▸ **Stored data**:
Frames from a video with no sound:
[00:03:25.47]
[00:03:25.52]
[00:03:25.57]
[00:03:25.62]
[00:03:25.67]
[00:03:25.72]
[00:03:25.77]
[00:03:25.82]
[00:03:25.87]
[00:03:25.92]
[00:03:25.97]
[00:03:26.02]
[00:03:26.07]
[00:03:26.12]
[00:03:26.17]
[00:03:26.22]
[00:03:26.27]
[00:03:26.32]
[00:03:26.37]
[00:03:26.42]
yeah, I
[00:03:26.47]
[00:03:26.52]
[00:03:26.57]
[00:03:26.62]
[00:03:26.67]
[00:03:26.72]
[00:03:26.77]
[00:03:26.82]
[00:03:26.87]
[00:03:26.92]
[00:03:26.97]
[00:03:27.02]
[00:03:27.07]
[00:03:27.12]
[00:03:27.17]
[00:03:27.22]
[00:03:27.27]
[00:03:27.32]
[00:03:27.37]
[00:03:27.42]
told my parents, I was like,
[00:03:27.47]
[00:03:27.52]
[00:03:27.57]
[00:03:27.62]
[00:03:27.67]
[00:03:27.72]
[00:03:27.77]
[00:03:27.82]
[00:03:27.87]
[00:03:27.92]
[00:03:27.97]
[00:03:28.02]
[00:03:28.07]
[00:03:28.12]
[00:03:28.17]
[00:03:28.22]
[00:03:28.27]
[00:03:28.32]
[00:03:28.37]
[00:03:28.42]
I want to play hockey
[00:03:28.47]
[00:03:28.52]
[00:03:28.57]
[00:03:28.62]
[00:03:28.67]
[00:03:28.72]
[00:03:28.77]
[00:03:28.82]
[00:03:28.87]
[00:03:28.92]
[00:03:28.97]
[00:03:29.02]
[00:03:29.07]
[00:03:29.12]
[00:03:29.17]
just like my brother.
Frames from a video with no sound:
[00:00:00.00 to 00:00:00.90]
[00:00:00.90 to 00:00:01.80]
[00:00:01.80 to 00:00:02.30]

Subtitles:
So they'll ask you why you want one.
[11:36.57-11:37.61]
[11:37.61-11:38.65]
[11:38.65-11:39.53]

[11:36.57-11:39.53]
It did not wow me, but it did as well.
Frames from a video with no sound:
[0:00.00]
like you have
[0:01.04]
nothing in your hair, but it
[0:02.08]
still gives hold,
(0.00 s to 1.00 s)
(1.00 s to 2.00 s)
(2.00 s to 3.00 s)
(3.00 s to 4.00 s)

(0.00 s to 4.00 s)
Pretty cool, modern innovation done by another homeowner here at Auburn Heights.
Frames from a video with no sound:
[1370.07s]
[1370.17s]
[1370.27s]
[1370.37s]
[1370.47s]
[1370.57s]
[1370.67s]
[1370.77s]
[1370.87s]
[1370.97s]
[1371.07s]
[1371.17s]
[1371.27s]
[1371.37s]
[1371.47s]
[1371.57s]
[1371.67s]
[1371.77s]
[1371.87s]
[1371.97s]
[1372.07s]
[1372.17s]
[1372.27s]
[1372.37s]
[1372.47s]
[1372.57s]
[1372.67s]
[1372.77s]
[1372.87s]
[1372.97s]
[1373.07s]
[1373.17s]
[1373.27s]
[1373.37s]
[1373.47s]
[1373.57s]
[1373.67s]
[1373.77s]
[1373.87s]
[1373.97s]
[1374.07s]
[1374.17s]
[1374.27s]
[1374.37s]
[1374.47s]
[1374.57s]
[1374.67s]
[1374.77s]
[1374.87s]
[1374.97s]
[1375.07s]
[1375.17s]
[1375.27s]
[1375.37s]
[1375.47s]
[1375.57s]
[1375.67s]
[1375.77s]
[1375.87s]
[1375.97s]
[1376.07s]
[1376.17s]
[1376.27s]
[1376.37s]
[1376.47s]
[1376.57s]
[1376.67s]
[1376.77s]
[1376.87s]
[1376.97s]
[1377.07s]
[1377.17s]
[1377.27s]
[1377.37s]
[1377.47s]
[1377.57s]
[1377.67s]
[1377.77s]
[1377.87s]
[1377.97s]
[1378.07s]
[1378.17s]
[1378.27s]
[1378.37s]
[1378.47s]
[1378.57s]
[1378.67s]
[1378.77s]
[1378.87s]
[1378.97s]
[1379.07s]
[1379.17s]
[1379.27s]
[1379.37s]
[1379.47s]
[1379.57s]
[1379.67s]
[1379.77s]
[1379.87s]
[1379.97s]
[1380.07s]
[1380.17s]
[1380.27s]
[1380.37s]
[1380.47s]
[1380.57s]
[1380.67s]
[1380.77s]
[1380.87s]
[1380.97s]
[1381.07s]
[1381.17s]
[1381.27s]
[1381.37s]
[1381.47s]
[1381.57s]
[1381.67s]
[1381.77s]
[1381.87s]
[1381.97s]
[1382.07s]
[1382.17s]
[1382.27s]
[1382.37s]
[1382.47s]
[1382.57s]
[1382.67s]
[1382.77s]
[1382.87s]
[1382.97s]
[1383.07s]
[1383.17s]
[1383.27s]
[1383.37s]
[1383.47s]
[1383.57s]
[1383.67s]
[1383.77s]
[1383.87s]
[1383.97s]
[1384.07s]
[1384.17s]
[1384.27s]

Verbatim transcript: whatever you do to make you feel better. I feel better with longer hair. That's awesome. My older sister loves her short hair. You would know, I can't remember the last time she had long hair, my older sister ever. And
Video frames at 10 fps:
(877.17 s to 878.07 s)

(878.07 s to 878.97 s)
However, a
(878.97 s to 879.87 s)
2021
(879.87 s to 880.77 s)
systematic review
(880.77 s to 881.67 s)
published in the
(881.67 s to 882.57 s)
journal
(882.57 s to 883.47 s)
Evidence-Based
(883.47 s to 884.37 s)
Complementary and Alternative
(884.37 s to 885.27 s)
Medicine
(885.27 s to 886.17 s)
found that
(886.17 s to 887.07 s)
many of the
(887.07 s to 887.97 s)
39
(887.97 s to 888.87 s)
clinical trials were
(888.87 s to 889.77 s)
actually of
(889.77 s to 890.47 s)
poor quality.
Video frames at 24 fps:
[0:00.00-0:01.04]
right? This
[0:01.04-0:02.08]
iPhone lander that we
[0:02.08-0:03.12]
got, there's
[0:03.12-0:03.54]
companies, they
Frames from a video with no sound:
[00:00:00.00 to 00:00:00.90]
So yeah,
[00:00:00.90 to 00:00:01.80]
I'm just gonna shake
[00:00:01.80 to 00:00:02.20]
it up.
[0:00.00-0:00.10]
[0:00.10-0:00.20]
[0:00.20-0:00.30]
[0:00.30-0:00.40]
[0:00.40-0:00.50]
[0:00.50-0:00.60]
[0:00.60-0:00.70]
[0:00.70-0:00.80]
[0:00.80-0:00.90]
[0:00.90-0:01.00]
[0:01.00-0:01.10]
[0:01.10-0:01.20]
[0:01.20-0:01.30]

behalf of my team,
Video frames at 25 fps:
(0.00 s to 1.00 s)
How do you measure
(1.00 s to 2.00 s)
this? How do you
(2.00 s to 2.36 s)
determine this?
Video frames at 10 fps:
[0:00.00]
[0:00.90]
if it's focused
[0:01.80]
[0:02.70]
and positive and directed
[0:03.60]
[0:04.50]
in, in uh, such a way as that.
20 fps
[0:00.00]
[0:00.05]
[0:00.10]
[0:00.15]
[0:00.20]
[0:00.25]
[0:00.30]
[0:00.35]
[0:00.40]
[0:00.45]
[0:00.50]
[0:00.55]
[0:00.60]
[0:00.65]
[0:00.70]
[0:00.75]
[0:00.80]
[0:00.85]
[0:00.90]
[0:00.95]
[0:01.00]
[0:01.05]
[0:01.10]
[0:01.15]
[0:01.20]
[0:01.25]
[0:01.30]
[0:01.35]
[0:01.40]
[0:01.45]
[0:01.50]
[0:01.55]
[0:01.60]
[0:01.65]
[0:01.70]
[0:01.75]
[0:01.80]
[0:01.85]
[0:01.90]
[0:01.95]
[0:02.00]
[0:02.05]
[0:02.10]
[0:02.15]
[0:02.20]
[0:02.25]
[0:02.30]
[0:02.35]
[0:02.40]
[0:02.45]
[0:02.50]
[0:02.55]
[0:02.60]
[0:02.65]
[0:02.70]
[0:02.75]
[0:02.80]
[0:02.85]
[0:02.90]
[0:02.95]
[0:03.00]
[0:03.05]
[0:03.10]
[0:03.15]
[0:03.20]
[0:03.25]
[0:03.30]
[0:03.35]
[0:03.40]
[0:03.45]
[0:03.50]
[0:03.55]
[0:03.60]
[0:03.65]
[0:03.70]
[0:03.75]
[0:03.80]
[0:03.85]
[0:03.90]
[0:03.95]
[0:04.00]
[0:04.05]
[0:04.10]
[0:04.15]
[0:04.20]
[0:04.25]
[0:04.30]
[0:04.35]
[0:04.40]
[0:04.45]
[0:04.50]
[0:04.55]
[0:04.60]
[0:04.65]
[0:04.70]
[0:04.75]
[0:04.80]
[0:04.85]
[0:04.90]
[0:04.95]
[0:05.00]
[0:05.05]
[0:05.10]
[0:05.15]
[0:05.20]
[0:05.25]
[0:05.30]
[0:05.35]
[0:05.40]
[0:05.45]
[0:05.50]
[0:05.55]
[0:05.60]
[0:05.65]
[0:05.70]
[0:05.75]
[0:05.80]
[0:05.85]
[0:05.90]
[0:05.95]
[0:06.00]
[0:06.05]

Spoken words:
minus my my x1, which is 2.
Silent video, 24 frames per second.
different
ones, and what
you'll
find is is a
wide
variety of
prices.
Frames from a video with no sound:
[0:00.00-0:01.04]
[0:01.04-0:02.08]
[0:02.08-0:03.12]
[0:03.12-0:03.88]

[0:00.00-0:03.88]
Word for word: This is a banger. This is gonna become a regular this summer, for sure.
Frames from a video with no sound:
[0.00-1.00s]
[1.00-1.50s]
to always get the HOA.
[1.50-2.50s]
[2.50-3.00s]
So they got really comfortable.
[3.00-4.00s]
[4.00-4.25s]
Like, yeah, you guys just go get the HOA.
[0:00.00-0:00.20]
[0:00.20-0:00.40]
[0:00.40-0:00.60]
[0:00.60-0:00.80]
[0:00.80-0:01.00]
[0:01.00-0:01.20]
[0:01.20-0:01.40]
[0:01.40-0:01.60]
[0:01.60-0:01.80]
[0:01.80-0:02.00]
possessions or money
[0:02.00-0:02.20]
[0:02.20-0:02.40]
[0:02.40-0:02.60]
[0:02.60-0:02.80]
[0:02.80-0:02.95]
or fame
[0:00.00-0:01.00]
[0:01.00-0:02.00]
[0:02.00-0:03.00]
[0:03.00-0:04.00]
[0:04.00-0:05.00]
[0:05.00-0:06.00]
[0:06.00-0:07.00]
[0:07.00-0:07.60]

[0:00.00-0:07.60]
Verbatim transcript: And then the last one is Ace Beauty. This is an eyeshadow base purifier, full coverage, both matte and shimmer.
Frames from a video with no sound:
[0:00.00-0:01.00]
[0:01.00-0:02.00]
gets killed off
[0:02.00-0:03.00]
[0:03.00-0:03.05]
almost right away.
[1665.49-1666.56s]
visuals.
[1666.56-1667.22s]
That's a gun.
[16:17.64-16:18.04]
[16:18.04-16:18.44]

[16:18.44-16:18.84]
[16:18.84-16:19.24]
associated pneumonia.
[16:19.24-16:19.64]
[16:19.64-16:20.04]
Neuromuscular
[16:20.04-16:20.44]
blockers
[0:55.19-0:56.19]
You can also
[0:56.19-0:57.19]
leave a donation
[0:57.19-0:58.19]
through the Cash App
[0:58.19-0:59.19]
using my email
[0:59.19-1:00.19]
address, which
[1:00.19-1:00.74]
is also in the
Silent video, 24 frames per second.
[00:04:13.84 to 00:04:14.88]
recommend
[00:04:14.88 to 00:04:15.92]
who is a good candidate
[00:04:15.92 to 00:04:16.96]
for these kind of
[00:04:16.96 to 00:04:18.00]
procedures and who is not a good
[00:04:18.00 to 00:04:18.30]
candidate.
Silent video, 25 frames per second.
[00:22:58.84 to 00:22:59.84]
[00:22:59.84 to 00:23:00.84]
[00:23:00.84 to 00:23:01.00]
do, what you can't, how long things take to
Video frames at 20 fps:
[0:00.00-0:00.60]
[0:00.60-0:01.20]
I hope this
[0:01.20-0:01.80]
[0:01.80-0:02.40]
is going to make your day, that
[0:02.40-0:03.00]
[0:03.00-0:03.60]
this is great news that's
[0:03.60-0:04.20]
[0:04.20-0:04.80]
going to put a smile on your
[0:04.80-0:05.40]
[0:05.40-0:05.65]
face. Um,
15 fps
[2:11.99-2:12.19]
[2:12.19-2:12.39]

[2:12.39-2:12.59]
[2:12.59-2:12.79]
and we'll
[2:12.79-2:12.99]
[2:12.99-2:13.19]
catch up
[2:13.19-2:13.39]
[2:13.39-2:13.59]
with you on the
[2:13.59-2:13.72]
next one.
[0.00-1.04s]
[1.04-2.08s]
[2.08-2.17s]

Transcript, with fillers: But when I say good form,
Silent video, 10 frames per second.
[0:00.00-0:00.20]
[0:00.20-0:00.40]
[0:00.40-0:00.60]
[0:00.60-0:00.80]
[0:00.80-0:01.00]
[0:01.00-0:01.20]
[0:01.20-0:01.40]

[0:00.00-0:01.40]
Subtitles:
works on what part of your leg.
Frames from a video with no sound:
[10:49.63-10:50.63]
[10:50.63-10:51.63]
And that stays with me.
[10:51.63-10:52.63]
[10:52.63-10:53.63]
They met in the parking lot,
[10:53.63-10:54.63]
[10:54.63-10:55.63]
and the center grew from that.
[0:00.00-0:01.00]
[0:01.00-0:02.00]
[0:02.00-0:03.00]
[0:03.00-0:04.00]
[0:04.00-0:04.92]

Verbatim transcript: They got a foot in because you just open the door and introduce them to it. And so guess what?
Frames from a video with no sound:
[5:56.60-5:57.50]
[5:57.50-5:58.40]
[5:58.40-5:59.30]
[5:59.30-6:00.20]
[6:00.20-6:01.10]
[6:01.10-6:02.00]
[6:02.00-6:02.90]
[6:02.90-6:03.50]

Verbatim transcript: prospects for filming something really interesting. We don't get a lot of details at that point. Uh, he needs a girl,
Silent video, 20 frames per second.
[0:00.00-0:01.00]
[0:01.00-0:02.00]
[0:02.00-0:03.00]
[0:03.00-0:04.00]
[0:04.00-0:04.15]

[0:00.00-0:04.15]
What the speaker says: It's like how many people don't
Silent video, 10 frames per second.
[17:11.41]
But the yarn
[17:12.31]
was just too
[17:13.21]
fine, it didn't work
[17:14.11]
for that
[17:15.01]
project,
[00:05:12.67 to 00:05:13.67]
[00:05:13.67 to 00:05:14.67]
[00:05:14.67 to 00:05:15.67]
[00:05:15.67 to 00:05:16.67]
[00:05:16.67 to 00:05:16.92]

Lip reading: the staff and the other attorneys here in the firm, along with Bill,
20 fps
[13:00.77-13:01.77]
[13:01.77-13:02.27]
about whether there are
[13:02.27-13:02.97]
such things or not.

▸ **YOUR TASK**: Your answer should be a single number: the count of lines in the data that include the word "last".

▸ **REPLY TO THE EXERCISE**: 2